Staines also praised Canary editor Kerry-Anne Mendoza, who launched the website two years ago on a shoestring budget, saying: “I can’t fault her, she has done a good job and they do know how to write a headline.
“Now they have just got to get some exclusive stories, rather than exclusive takes. Anyone can have an opinion, it’s very hard to have original news though.
“It’s the same critique I have had of political reporting and the lobby system going on 12 years. They all hang out together, they all have group think and half of them are lazy.”
Staines said: “I think the problem for The Canary is they aren’t based in Westminster whereas we are all out and about in the bubble, so to speak.
“Now they may see that as an advantage, but you can’t really break news stories of national import if you aren’t out and about wearing out shoe leather in Westminster.”
While he said it was a “bit rich” of newspapers to pour scorn on the impartiality of The Canary, given their own biases, he said Guido would “never let our political leanings get in the way of a good story, whereas I suspect the Canary would ignore left-wing failings.
“And that’s the difference between the Canary and newspapers too. The Mail would go after a Tory MP and the Guardian would go after a Labour MP without hesitation, whereas I doubt some of those left-wing sites, which are kind of Corbyn fan sites, would do so.”
Staines pointed to Guido’s exposure of Brooks Newmark (the story was sold to the Sunday Mirror) and its campaign against David Ruffley, both former Conservative MPs, saying: “We don’t pull our punches going after the Tories when we feel it is right.”
When it comes to funding, Staines said the Canary’s model of sharing revenue from advertising between its editorial team was “not sustainable” in supporting its journalism and would have to change.
He said Guido’s model was more conventionally commercial, made up principally of advertising and selling stories to newspapers. The latter has dwindled from about half of revenue to between 10 and 20 per cent.
He said native advertising would be the “biggest growth area” for the site in the next couple of years, adding: “We will make more from that than we will selling to newspapers.”
Staines said Guido, which has a three-strong editorial team including Staines, Alex Wickham and Ross Kempsell, is profitable.
On Facebook and Google, which are facing pressure from the news industry (including Press Gazette) to pay more back to news publishers, Staines said he gave the bare minimum to Guido’s Facebook page.
“I don’t want to give my audience to Facebook,” he said.
“I want them to come to us and I believe that if I hand over my readers and content to Mark Zuckerberg he will eventually screw me. He might be being very generous right now, but in the end he is going to get me.”
He said of Google: “I don’t feel they are harming me,” with traffic from the search engine coming via direct searches rather than more generic news searches.
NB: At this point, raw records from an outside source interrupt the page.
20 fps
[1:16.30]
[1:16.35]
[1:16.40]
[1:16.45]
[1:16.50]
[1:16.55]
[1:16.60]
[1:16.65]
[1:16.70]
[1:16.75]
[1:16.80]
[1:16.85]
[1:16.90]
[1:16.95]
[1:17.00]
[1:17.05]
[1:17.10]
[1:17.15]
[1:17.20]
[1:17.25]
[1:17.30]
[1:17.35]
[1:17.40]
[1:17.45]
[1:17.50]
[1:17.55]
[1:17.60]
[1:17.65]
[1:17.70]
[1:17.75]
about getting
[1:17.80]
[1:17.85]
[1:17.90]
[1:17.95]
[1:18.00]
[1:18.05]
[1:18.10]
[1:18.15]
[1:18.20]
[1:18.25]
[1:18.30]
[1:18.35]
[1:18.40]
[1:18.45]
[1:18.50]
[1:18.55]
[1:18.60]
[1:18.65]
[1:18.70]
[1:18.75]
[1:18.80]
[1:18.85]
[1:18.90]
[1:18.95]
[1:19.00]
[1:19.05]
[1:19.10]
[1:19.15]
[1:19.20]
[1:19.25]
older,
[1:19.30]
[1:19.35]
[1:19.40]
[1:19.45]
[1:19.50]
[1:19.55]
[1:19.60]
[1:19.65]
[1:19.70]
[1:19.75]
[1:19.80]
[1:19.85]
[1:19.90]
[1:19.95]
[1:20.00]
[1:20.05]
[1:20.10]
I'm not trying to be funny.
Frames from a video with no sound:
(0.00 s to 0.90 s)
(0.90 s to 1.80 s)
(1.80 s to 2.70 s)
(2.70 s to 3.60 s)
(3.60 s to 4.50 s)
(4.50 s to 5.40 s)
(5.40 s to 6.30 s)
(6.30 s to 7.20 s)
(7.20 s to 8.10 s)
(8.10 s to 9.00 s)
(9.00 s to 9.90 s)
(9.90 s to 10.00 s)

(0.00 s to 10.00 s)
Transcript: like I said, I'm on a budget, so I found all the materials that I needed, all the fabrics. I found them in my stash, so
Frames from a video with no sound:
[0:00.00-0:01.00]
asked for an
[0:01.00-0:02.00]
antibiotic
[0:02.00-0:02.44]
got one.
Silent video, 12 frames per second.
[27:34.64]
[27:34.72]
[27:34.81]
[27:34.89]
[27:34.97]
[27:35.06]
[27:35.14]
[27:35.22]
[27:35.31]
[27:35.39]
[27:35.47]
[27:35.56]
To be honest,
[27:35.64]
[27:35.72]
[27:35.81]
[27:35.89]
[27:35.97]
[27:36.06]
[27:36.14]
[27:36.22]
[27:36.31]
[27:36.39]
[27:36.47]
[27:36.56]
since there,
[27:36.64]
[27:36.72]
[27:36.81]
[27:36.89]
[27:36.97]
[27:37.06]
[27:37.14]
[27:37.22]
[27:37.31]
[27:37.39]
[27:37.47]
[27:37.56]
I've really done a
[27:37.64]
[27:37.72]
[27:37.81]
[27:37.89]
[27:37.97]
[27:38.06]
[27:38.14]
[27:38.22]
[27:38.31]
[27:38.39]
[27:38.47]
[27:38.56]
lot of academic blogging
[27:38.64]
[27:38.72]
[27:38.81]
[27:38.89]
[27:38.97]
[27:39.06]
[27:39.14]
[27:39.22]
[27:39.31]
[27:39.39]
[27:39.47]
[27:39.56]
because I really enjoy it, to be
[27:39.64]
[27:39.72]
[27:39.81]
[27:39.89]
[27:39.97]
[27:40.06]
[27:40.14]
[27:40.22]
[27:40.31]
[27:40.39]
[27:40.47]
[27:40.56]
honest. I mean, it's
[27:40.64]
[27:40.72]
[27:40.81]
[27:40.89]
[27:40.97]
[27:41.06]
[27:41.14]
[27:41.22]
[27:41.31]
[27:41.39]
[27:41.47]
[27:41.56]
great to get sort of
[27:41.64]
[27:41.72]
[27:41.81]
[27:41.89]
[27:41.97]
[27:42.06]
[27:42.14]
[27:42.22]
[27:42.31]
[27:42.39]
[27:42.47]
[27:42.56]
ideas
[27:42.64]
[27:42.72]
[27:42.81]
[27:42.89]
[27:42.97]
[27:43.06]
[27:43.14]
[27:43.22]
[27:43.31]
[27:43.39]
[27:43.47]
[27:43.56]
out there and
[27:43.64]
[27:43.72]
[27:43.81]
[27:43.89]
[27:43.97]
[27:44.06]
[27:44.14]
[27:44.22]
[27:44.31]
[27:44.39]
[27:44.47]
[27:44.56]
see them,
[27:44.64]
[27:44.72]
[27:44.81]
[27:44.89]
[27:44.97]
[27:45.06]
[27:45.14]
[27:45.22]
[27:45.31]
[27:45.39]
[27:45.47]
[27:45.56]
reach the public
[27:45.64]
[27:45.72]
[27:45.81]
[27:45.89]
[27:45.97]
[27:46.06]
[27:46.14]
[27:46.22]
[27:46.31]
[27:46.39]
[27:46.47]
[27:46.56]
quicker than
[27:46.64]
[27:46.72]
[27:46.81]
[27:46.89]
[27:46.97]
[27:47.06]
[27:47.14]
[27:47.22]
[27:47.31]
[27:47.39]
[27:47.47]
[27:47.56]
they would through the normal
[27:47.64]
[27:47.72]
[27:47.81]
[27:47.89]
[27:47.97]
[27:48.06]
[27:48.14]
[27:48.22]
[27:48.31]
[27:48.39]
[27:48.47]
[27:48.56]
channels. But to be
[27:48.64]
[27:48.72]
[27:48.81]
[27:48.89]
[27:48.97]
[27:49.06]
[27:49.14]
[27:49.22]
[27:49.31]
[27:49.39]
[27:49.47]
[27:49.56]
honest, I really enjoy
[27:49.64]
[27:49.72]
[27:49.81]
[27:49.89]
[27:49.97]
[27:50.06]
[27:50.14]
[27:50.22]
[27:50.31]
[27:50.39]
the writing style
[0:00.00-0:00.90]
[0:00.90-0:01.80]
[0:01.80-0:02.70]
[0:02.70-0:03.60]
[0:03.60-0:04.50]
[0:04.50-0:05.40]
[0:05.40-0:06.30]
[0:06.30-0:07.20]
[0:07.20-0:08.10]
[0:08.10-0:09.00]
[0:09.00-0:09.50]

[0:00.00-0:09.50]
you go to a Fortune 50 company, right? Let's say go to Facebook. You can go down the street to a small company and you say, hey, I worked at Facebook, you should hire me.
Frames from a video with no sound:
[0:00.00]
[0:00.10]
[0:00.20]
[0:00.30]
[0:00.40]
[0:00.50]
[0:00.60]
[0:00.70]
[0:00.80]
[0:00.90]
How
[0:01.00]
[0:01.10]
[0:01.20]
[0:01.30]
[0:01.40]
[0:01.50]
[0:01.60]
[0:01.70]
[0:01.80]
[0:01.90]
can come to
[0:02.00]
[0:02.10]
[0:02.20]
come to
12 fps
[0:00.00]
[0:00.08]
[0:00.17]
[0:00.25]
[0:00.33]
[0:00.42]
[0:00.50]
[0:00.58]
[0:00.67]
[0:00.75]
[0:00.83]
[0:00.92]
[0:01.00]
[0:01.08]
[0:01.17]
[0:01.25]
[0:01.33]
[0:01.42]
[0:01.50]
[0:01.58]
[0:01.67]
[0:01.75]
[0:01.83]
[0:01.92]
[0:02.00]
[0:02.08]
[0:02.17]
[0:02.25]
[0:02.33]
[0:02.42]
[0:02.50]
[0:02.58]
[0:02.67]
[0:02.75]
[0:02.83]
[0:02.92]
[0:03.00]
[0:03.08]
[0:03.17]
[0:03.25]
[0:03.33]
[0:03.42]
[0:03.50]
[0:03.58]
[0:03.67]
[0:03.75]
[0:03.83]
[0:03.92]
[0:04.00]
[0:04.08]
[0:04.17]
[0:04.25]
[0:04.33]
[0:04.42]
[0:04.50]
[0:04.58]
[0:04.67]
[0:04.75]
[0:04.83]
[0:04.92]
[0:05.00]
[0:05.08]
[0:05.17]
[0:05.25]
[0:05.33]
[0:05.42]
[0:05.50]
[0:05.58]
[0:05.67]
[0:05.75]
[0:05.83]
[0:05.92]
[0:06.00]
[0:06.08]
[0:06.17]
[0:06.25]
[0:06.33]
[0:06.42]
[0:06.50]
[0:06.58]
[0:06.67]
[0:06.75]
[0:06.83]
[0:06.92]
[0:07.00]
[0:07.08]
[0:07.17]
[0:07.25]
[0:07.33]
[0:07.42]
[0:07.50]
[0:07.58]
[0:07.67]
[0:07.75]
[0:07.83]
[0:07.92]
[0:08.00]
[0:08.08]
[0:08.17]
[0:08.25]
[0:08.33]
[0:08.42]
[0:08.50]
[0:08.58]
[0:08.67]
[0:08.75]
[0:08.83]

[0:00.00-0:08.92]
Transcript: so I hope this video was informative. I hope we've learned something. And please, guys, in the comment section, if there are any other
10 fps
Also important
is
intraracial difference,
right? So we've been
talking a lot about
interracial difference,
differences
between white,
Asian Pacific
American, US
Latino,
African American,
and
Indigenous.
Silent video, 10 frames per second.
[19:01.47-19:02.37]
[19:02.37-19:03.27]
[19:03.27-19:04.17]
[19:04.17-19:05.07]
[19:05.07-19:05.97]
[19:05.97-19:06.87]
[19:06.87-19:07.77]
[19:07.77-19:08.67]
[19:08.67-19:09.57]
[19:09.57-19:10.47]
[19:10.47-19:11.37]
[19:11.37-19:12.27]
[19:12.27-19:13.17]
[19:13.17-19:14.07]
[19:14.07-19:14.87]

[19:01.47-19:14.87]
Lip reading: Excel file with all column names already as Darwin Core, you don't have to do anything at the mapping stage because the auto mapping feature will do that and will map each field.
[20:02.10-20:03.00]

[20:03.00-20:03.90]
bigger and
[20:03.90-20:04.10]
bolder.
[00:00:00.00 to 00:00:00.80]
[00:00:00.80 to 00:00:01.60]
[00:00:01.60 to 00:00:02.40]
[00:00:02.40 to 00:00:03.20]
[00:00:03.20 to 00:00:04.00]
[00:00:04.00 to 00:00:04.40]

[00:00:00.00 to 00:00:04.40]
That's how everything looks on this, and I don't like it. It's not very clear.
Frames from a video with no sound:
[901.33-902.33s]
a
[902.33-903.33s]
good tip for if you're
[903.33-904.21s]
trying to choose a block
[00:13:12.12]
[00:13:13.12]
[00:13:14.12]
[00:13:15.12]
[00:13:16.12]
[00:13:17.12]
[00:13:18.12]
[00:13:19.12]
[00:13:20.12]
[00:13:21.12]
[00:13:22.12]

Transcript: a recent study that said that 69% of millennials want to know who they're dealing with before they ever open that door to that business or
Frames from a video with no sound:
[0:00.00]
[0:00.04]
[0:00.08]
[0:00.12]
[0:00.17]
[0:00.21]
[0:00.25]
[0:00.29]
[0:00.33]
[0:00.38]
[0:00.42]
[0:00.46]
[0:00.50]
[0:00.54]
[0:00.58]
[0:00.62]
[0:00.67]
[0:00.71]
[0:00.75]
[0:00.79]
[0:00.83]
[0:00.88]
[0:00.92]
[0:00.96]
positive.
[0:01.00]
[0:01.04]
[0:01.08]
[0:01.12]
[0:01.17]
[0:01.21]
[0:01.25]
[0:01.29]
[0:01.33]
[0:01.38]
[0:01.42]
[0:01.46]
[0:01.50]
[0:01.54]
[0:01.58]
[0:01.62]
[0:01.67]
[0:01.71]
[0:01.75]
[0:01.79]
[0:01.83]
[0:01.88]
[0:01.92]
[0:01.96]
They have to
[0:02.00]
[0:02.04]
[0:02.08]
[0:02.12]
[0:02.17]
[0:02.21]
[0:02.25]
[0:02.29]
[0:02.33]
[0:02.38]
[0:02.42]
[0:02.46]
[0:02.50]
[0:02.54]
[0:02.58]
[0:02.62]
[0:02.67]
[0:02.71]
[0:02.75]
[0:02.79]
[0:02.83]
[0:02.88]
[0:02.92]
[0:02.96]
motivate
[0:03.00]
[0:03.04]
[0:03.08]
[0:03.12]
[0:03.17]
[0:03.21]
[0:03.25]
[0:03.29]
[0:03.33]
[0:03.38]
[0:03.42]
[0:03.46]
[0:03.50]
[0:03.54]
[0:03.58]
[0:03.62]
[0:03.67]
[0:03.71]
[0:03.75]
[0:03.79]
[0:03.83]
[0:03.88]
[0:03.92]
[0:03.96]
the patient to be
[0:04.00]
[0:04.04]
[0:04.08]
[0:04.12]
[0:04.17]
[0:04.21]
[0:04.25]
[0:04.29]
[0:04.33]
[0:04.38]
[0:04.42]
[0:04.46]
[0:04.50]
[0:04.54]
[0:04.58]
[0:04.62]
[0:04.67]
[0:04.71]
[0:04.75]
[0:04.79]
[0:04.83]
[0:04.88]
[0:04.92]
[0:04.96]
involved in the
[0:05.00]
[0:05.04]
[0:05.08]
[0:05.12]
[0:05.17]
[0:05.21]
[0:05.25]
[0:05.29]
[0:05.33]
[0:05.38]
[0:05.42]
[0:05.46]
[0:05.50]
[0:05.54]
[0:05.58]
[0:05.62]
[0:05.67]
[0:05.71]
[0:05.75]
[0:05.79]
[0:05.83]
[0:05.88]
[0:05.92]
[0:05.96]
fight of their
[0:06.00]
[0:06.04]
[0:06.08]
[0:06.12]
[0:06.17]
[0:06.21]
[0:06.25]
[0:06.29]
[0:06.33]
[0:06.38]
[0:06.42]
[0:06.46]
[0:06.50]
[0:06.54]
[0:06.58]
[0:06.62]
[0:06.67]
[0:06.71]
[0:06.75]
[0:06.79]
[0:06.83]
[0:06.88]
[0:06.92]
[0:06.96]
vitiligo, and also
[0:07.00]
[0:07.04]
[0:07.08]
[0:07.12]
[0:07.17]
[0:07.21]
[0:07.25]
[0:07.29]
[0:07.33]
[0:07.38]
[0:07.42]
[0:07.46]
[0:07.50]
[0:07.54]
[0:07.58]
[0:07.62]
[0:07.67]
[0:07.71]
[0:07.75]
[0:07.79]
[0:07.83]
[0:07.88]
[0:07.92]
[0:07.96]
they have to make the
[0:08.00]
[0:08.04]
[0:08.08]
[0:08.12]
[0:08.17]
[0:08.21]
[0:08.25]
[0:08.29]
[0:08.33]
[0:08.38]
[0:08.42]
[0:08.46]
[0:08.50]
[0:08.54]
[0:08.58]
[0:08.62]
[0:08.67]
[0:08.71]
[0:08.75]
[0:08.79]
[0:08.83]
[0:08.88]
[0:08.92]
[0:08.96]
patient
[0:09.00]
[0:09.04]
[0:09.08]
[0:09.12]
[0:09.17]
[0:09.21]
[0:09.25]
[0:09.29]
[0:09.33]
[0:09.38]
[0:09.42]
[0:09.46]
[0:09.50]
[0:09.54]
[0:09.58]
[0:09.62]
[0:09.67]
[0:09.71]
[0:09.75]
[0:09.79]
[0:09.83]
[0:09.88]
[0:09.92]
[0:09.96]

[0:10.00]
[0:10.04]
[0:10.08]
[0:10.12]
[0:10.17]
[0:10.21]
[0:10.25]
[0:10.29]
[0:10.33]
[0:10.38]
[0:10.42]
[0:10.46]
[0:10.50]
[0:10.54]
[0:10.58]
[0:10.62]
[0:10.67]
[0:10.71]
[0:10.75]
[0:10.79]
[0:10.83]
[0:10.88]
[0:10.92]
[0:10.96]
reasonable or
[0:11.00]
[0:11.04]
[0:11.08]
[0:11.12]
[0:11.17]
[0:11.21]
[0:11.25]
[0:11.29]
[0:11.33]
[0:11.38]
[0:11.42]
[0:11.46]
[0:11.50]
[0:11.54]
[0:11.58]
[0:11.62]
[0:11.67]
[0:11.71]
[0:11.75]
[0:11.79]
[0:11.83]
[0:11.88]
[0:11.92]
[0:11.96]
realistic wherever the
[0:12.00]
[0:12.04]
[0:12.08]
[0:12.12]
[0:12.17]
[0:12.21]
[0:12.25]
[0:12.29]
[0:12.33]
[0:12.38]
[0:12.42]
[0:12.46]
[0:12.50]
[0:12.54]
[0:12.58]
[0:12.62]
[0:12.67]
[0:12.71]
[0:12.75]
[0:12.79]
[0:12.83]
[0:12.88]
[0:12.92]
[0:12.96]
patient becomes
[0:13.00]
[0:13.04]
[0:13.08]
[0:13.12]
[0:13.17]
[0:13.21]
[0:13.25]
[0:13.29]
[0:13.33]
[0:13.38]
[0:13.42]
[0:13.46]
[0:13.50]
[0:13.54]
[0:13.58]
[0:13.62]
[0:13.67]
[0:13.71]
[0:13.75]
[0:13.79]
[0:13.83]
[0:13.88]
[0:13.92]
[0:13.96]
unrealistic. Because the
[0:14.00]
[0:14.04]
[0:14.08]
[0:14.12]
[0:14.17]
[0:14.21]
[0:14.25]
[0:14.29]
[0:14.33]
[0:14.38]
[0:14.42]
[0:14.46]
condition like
Twitter he said was a vital part of political reporting.
Staines also said plans to expand Guido to English-speaking countries abroad are “on ice”.
In a statement to Press Gazette, Canary editor Mendoza said: “Readers of The Canary know they can count on us to champion progressive ideas and challenge those who undermine those values, whatever their position or party.
“We’re pleased that in only our first two years, we’ve broken a number of stories outside the mainstream. For example, we were the first UK media outlet to gain access to whistleblowers in the UK election expenses scandal. This broke a number of new angles in the case, helping prompt public interest and police action.
“We are also launching our Investigative Journalism Fund in the new year. This allows members of The Canary to vote on which investigations we fund, deepening the relationship between our journalists and our readers.”